In sede di determinazione del reddito di lavoro dipendente, le spese sostenute dal lavoratore e rimborsate dal datore in modo forfetario sono escluse dalla base imponibile solo se tale criterio sia stato previsto dal legislatore. In caso contrario, i costi sostenuti dal dipendente nell’esclusivo interesse del datore di lavoro, devono essere individuati sulla base di elementi oggettivi, documentalmente accertabili, per evitare che il relativo rimborso rientri nel reddito di lavoro dipendente.
Pertanto il costo relativo al servizio di telefonia, nella misura del 50%, che la società rimborsa al dipendente in modo forfetario, non supportato da elementi e parametri oggettivi, si ritiene che debba concorrere alla determinazione del reddito di lavoro dipendente.

Split Payment dal 1° luglio 2017

Il D.L. 24 aprile 2017 n. 50 prevede un ampliamento della disciplina dello split payment (scissione dei pagamenti) con decorrenza dal 1° luglio 2017. Si ricorda che, prima dell’entrata in vigore delle nuove disposizioni (cioè fino al 30 giugno 2017), lo split payment si applicava quando il cessionario acquirente o il committente del servizio destinatario della fattura rientrava tra le “amministrazioni pubbliche”, come definite dall’articolo 1 – comma 2, L. 196/2009, ossia l’elenco ISTAT dei soggetti facenti parte della P.A., elenco che viene periodicamente aggiornato.
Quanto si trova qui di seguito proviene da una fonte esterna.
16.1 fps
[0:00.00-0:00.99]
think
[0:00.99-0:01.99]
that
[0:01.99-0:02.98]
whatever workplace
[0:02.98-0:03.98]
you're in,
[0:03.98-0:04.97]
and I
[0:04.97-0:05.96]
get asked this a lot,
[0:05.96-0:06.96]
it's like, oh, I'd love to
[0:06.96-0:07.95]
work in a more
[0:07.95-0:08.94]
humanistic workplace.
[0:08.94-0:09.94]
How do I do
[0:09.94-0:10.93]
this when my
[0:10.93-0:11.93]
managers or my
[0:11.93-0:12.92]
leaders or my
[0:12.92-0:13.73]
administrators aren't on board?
La fatturazione per questi soggetti doveva essere in formato elettronico.

Dal 1° luglio 2017 lo split payment viene esteso anche alle operazioni effettuate e fatturate nei confronti dei seguenti soggetti:
– le pubbliche amministrazioni inserite nel conto consolidato;
– le società controllate di diritto dalla Presidenza del Consiglio dei ministri e dai ministeri e delle società controllate da queste ultime;
– le società controllate di fatto dalla Presidenza del Consiglio dei ministri e dai ministeri e delle società controllate da queste ultime;
– le società controllate di diritto dalle regioni, province, città metropolitane, comuni, unioni di comuni e delle società controllate da queste ultime;
– le società quotate inserite nell’indice Ftse Mib della Borsa italiana.
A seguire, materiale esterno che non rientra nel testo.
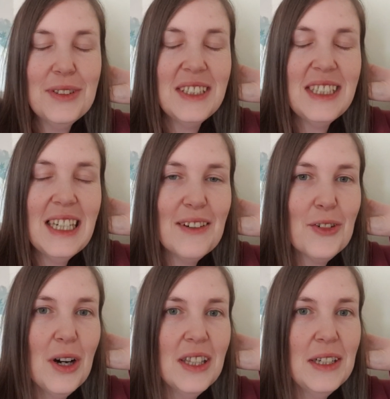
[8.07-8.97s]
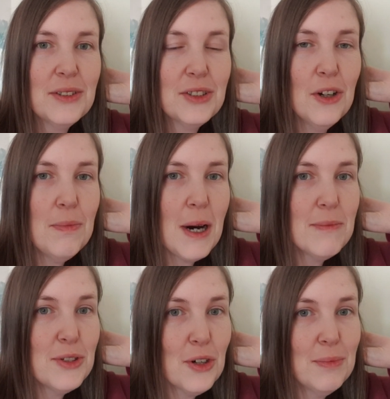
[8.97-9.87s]
Today I've got a little top
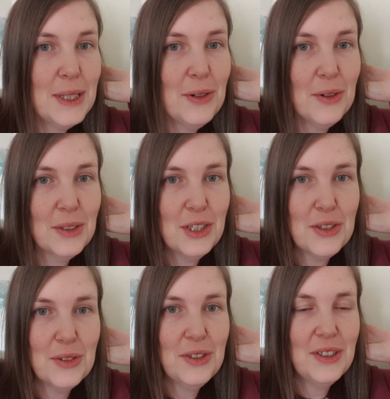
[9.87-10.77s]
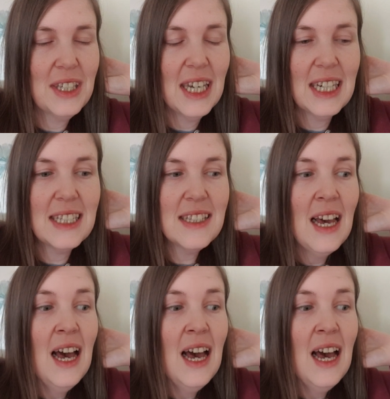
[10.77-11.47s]
up shopping haul to show you guys.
Con la presente circolare si riepiloga la normativa di riferimento e si danno le prime indicazioni operative per le fatture che verranno emesse dal prossimo 1° luglio 2017.

COS’E’ LO SPLIT PAYMENT
Lo split payment è quel meccanismo di applicazione dell’IVA in base al quale:
– il cedente venditore o prestatore del servizio emette fattura con l’annotazione “scissione dei pagamenti”;
– il cessionario acquirente versa al proprio fornitore l’importo della fattura relativa alla cessione o alla prestazione al netto dell’IVA e successivamente provvede a versare l’importo dell’IVA direttamente all’Erario;
– il cedente venditore/prestatore del servizio, pur esponendo l’IVA in fattura, non incassando la stessa, non deve farla concorrere alla relativa liquidazione dell’Iva del periodo.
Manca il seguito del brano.